Return the records that follow, matching each one exactly.

=== Section Start ===

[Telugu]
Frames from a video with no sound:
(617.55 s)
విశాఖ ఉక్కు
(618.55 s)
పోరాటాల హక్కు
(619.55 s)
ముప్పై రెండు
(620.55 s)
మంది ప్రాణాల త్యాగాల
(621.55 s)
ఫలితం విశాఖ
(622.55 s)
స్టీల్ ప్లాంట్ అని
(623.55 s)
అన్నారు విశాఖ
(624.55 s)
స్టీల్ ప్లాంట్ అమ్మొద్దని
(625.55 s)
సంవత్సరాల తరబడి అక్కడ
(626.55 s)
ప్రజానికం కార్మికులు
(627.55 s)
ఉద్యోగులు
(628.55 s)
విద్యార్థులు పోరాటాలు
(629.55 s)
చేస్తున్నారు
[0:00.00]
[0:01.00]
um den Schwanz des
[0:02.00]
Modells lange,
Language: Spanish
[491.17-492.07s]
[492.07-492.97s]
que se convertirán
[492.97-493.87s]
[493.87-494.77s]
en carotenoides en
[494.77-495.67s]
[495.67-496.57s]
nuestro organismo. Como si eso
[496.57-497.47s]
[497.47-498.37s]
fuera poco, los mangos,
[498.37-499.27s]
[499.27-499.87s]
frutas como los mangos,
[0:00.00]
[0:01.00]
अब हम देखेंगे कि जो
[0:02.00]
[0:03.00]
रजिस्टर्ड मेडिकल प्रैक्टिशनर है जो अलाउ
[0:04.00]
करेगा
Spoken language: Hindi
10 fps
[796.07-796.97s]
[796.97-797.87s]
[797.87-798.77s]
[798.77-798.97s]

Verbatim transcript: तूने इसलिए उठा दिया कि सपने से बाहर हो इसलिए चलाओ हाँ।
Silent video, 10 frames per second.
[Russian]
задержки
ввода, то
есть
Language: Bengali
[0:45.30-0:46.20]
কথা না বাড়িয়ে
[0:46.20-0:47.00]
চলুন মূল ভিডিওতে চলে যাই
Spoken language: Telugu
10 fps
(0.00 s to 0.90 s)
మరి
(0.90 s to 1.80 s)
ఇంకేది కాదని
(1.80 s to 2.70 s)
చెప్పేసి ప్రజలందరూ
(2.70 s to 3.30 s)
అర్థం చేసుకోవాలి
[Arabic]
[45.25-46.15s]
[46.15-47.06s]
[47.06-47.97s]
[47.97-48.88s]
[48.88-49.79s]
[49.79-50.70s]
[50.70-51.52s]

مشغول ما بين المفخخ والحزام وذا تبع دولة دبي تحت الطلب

=== Section End ===

• _Result_:
[Telugu]
Frames from a video with no sound:
(617.55 s)
విశాఖ ఉక్కు
(618.55 s)
పోరాటాల హక్కు
(619.55 s)
ముప్పై రెండు
(620.55 s)
మంది ప్రాణాల త్యాగాల
(621.55 s)
ఫలితం విశాఖ
(622.55 s)
స్టీల్ ప్లాంట్ అని
(623.55 s)
అన్నారు విశాఖ
(624.55 s)
స్టీల్ ప్లాంట్ అమ్మొద్దని
(625.55 s)
సంవత్సరాల తరబడి అక్కడ
(626.55 s)
ప్రజానికం కార్మికులు
(627.55 s)
ఉద్యోగులు
(628.55 s)
విద్యార్థులు పోరాటాలు
(629.55 s)
చేస్తున్నారు
[0:00.00]
[0:01.00]
um den Schwanz des
[0:02.00]
Modells lange,
Language: Spanish
[491.17-492.07s]
[492.07-492.97s]
que se convertirán
[492.97-493.87s]
[493.87-494.77s]
en carotenoides en
[494.77-495.67s]
[495.67-496.57s]
nuestro organismo. Como si eso
[496.57-497.47s]
[497.47-498.37s]
fuera poco, los mangos,
[498.37-499.27s]
[499.27-499.87s]
frutas como los mangos,
[0:00.00]
[0:01.00]
अब हम देखेंगे कि जो
[0:02.00]
[0:03.00]
रजिस्टर्ड मेडिकल प्रैक्टिशनर है जो अलाउ
[0:04.00]
करेगा
Spoken language: Hindi
10 fps
[796.07-796.97s]
[796.97-797.87s]
[797.87-798.77s]
[798.77-798.97s]

Verbatim transcript: तूने इसलिए उठा दिया कि सपने से बाहर हो इसलिए चलाओ हाँ।
Silent video, 10 frames per second.
[Russian]
задержки
ввода, то
есть
Language: Bengali
[0:45.30-0:46.20]
কথা না বাড়িয়ে
[0:46.20-0:47.00]
চলুন মূল ভিডিওতে চলে যাই
Spoken language: Telugu
10 fps
(0.00 s to 0.90 s)
మరి
(0.90 s to 1.80 s)
ఇంకేది కాదని
(1.80 s to 2.70 s)
చెప్పేసి ప్రజలందరూ
(2.70 s to 3.30 s)
అర్థం చేసుకోవాలి
[Arabic]
[45.25-46.15s]
[46.15-47.06s]
[47.06-47.97s]
[47.97-48.88s]
[48.88-49.79s]
[49.79-50.70s]
[50.70-51.52s]

مشغول ما بين المفخخ والحزام وذا تبع دولة دبي تحت الطلب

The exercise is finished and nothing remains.